Page:Nizan – Notes-programme sur la philosophie, paru dans Bifur, 1930.djvu/3

La bibliothèque libre.
Cette page a été validée par deux contributeurs.

Il y a des gens qui croient que tous les travaux formellement philosophiques profitent à l’espèce humaine, pour l’unique raison qu’ils sont des tâches spirituelles. Avoir de bonnes intentions, c’est précisément vouloir le profit de l’espèce humaine. Ils pensent donc que la psychopathologie, l’histoire du criticisme, la logistique, la sociologie esthétique sont profitables. Car on leur a appris dès la classe de septième que la plus haute valeur est l’Esprit, qu’il mène le monde, qu’il est honorable dans la mesure même où il est désintéressé, que Racine vaut mieux que Stephenson, Malebranche que Sauvage. À seize ans, qui donc n’a pas ces idées de séminaristes ? J’eus ces pensées : sous prétexte que je lisais tard des livres en comprenant plus facilement qu’un ajusteur le divertissement pascalien et le règne des Volontés Raisonnables, je ne me prenais pas pour un homme anonyme. Je me disais que l’ouvrier dans la rue, la paysanne dans sa ferme me devaient de la reconnaissance, puisque je me consacrais d’une manière noble, pure et désintéressée à la spécialité du spirituel, au profit des hommes en général, des ouvriers et des fermières par conséquent. Ma famille de petits bourgeois honteuse des cousins ouvriers et des grands oncles paysans faisait tout, avec mes professeurs, pour m’entretenir dans une illusion si agréable. Qui s’exerce à la philosophie, comment ne l’aurais-je pas pris pour une sorte de prêtre ou de médecin en train de sauver le monde par la vertu de ses propres maux de tête ?

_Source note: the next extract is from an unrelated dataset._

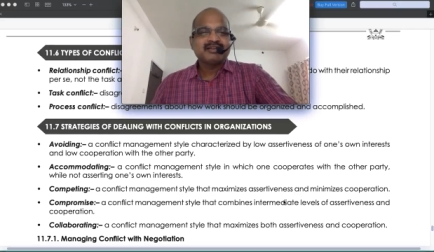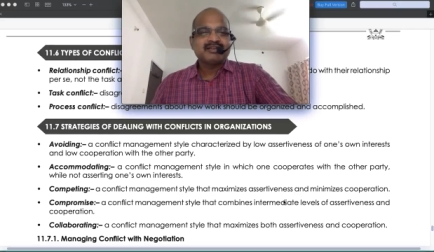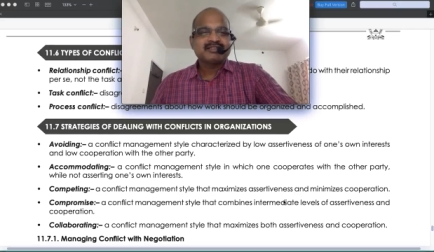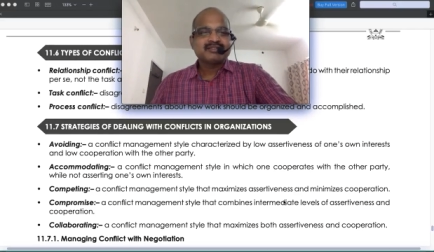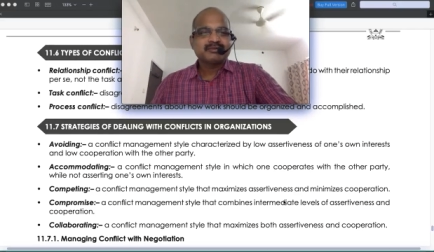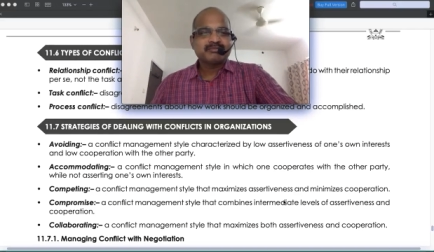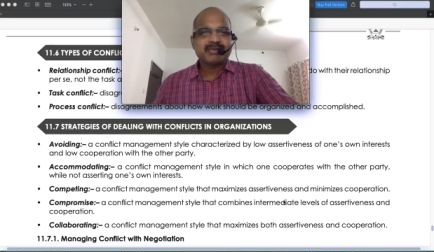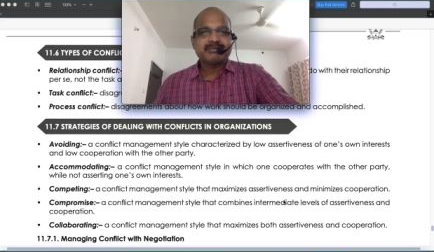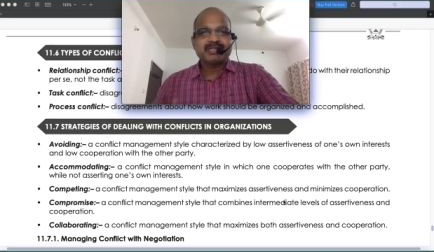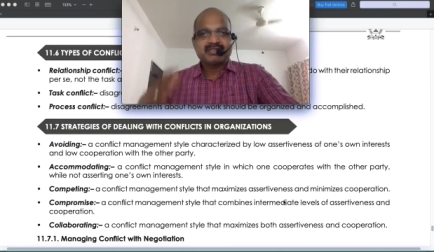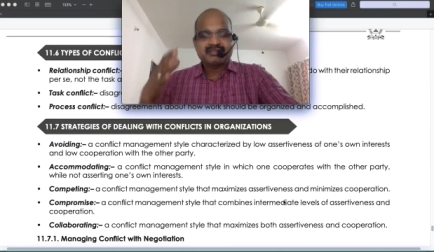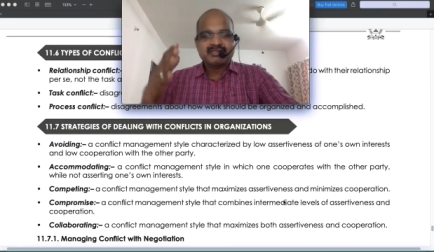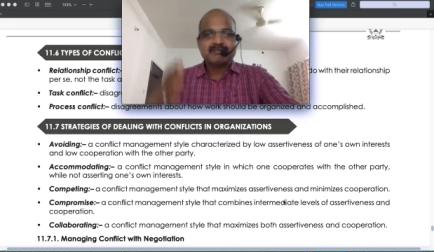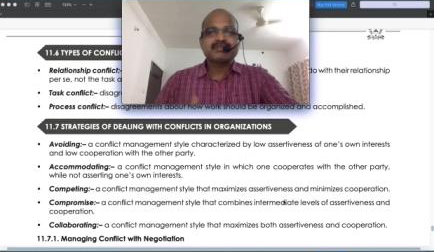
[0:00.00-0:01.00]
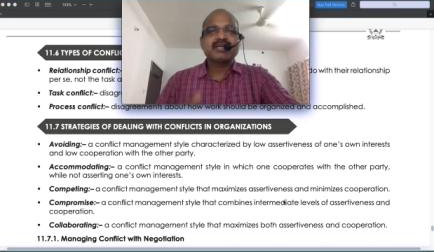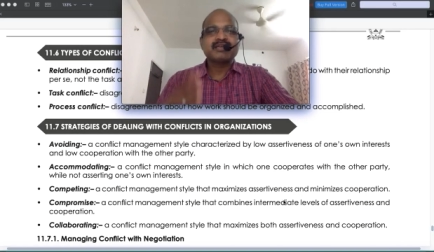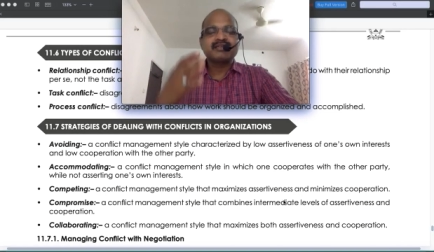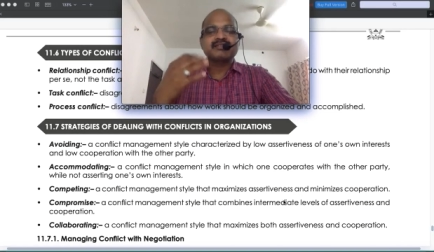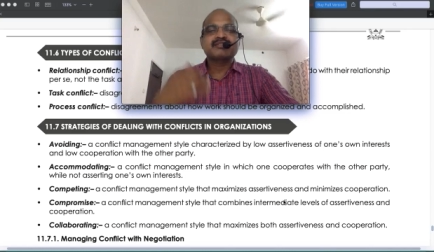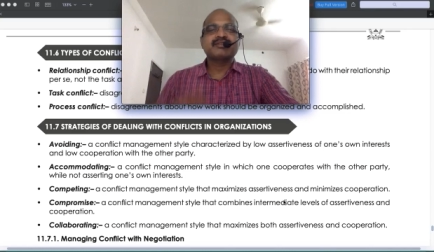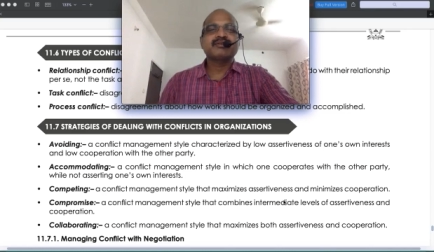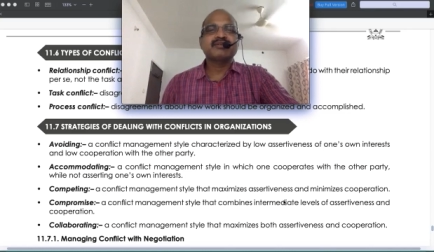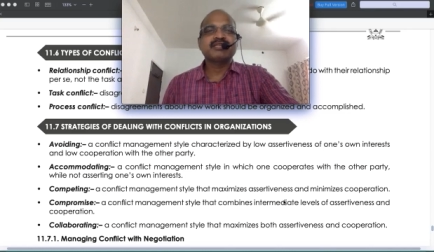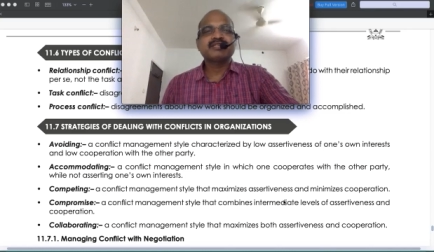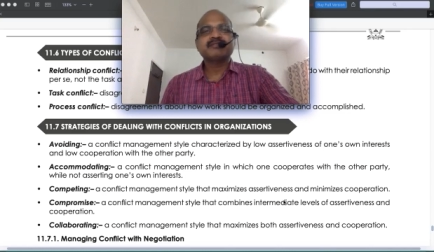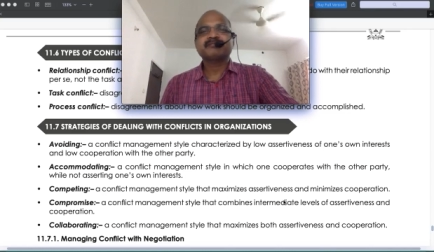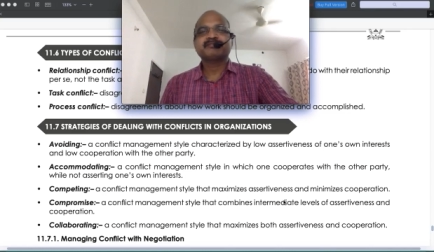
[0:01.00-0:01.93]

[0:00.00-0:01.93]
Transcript: so maybe it is subsiding slowly.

Mais il ne faut pas croire qu’une thèse sur Duns Scot, sur l’invention mathématique mérite à son auteur la médaille de sauvetage et la gratitude des peuples. Les hommes n’aiment pas qu’on leur fasse prendre des vessies pour des lanternes. Il faut une naïveté considérable pour croire qu’un agrégé de philosophie est nécessairement un terre-neuve, ou même une personne respectable.